EXHIBITIONS

エキゾティック×モダン アール・デコと異境への眼差し

2018.10.06 - 2019.01.14

ルイ・ブーケ 黒いアフリカ 1931 Ville de Boulogne-Billancourt, Musée des Années 30 © Musées de la Ville de Boulogne-Billancourt Photo : Philippe Fuzeau

ポール・ポワレ ローブ 藤田真理子・ポール・ジュリアン・アレキサンダー蔵

フランソワ・ポンポン シロクマ 1923-33 群馬県立館林美術館蔵

 両大戦間期のフランスで花開いたアール・デコ。当時のパリは、1909年の登場から瞬く間に人気となったロシア・バレエ、25年に時代のアイコンとなったアメリカのダンサー・ジョゼフィン・ベイカー、ツタンカーメン王墓の発見、自動車メーカー「シトロエン」が行った大陸横断プロジェクト、そして31年開催のパリ国際植民地博覧会など、様々なトピックで賑わい、アール・デコの美意識と造形にも大きな影響を与えた。

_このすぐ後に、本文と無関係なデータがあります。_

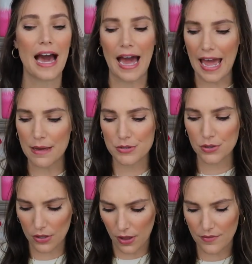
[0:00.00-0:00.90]
I
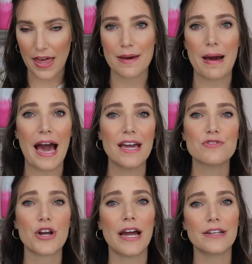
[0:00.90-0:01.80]
absolutely love them. I have
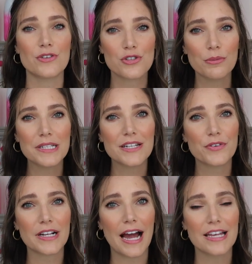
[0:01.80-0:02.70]
tried so many
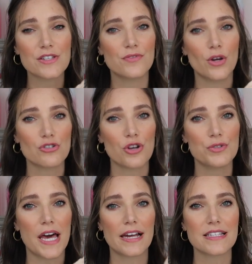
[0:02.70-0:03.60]
different kinds of no-show
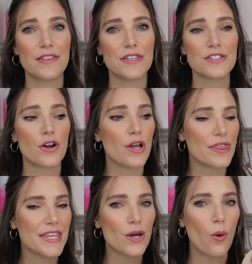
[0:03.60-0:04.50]
socks, and these are
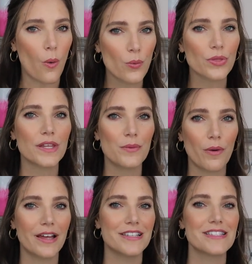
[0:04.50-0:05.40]
the only
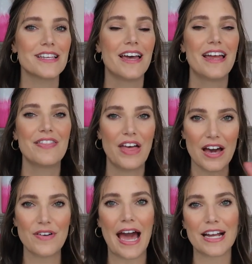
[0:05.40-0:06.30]
ones that
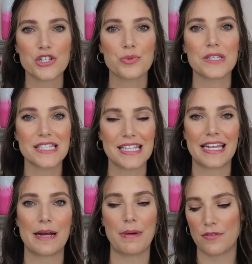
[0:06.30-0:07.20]
have actually
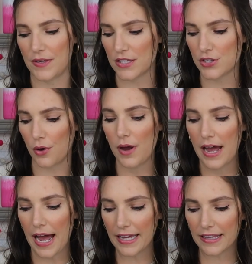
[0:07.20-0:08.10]
stayed on my feet. So
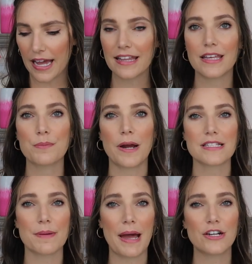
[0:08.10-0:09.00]
highly, highly
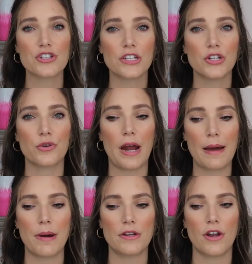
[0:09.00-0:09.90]
impressed. I'm actually gonna
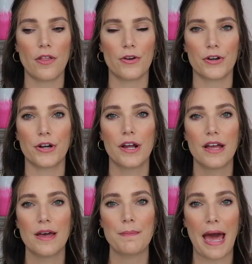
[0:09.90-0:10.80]
grab another
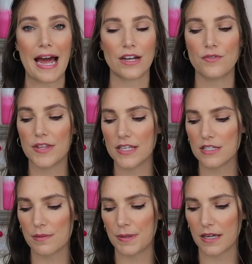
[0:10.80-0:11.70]
pack of
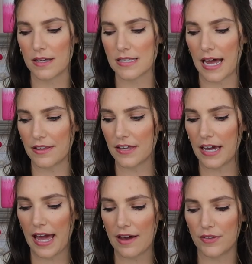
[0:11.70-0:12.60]
these because I think
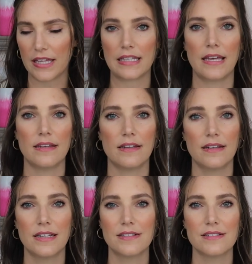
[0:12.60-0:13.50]
I have like,
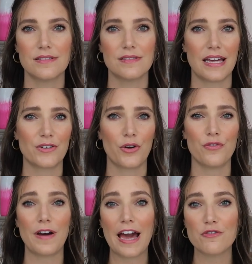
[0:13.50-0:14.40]
I don't know,
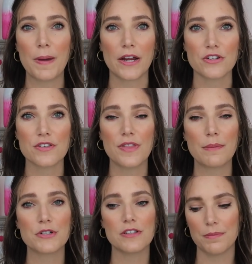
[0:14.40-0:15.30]
5 pairs of
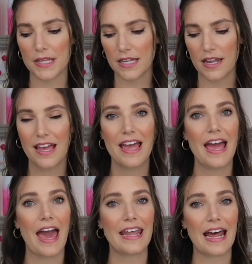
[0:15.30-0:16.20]
them or something,
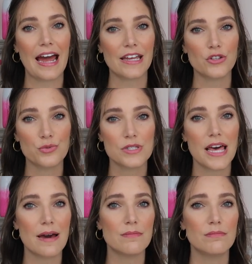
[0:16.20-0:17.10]
and I use
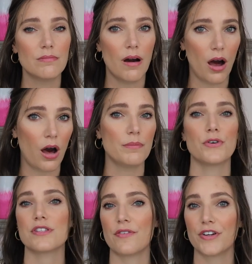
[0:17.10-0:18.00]
them
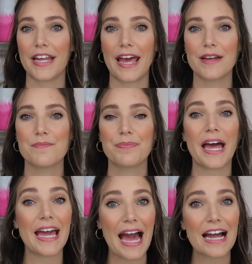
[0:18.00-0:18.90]
almost every day.
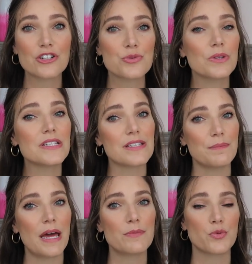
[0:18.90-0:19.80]
I actually
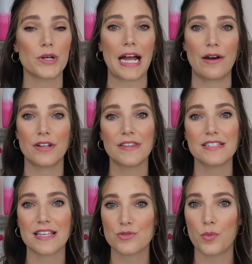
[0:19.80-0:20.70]
sometimes work out in
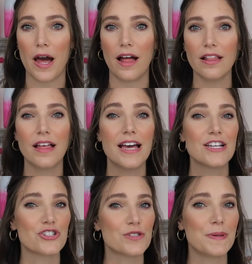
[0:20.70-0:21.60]
these as well,
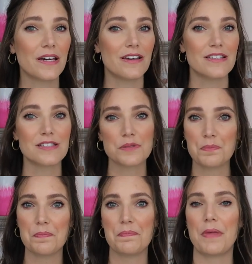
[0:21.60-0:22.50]
just because
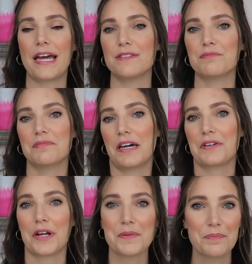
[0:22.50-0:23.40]
I
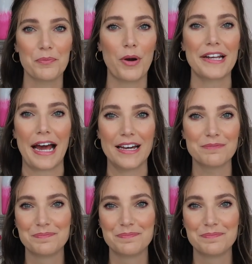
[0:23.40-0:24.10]
don't know, why not?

 ファッションの分野では、パリを初めて訪れる異なる文化圏の人々や文化にいち早く注目。パリ随一のファッション・デザイナーで、ピカソら前衛美術家たちのパトロンでもあったジャック・ドゥーセは、アフリカ美術の造形にも革新的価値を見出していた。また、ポール・ポワレは中近東風の衣装による夜会「千二夜」を開くなど、その非日常性に着目。モダニティーを触媒として、ジャポニスムといったアジアの動向を再解釈し、色彩やスタイルの刷新につなげた。これらの背景には、建築家でデザイナーのアイリーン・グレイや装飾美術家のジャン・デュナンらに漆を教えた菅原精造など日本人美術家の存在もあった。

 本展では、アフリカやアジアに取材したダイナミックな絵画、彫刻を含め、30年代美術館、装飾美術館、モビリエ・ナショナルなど、フランスの美術館が所蔵する、国内初公開作品を中心とした約85点を紹介する。